### DATA
******************************

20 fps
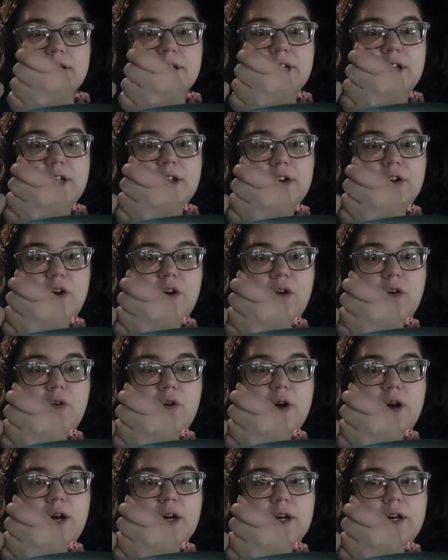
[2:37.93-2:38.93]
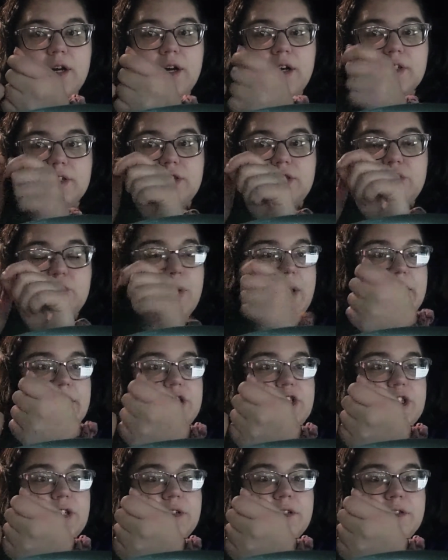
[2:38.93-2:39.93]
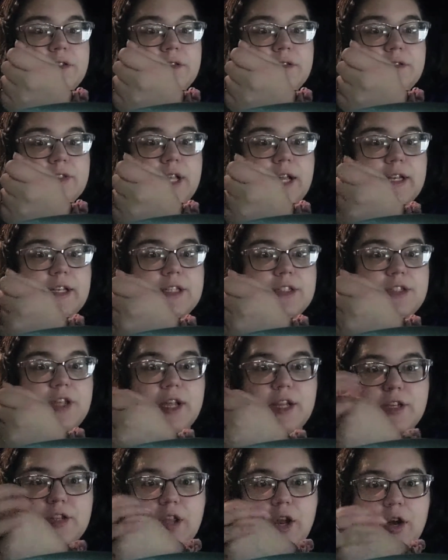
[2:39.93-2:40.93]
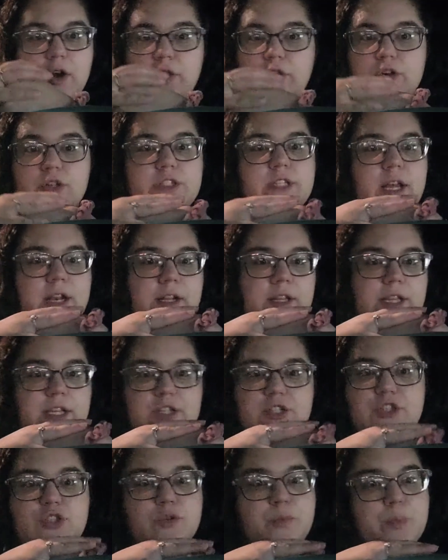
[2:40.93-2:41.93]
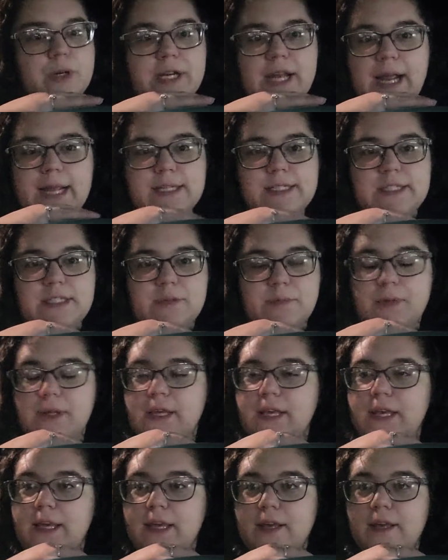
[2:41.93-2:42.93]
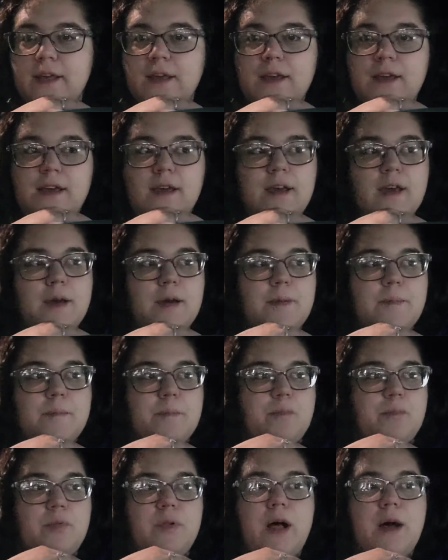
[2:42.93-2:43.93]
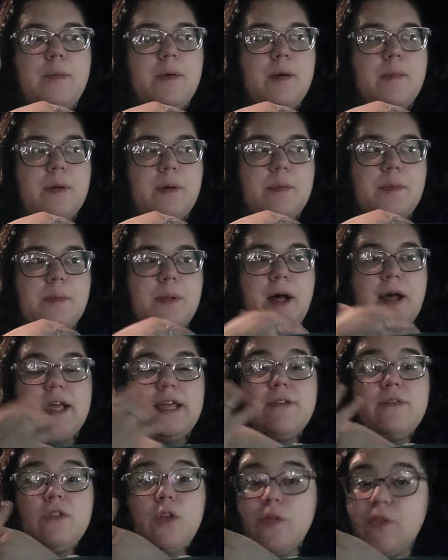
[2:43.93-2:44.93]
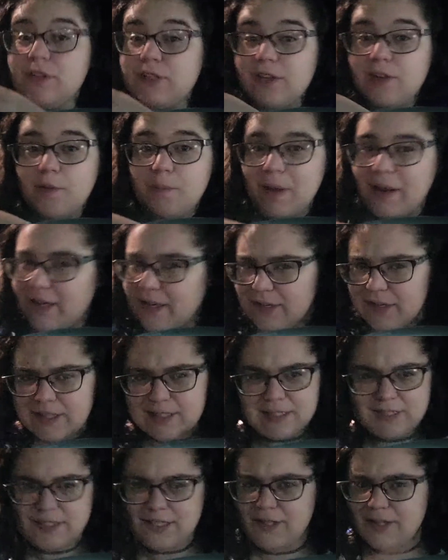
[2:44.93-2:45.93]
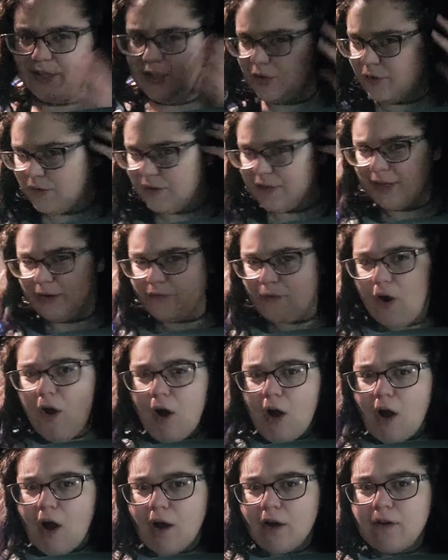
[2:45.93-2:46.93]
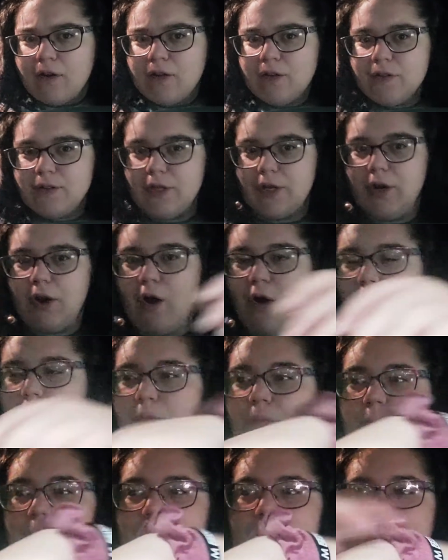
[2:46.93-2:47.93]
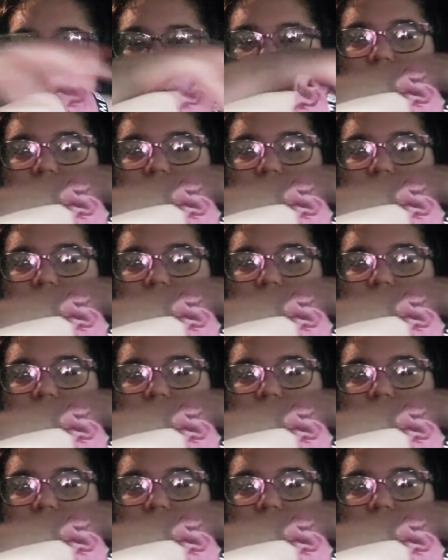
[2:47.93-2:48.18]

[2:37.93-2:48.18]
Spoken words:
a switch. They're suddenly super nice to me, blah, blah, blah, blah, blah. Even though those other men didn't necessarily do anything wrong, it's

******************************

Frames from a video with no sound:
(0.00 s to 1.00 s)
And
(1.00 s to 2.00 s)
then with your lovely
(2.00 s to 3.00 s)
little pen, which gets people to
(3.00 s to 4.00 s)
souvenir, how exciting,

******************************

### WHAT YOU ARE ASKED TO DO
In the entries above, which lines run from the one with "[2:41.93-2:42.93]" up to and including the one with "[2:37.93-2:48.18]"? Write them out exactly, without the pictures.

### EXERCISE SOLUTION
[2:41.93-2:42.93]
[2:42.93-2:43.93]
[2:43.93-2:44.93]
[2:44.93-2:45.93]
[2:45.93-2:46.93]
[2:46.93-2:47.93]
[2:47.93-2:48.18]

[2:37.93-2:48.18]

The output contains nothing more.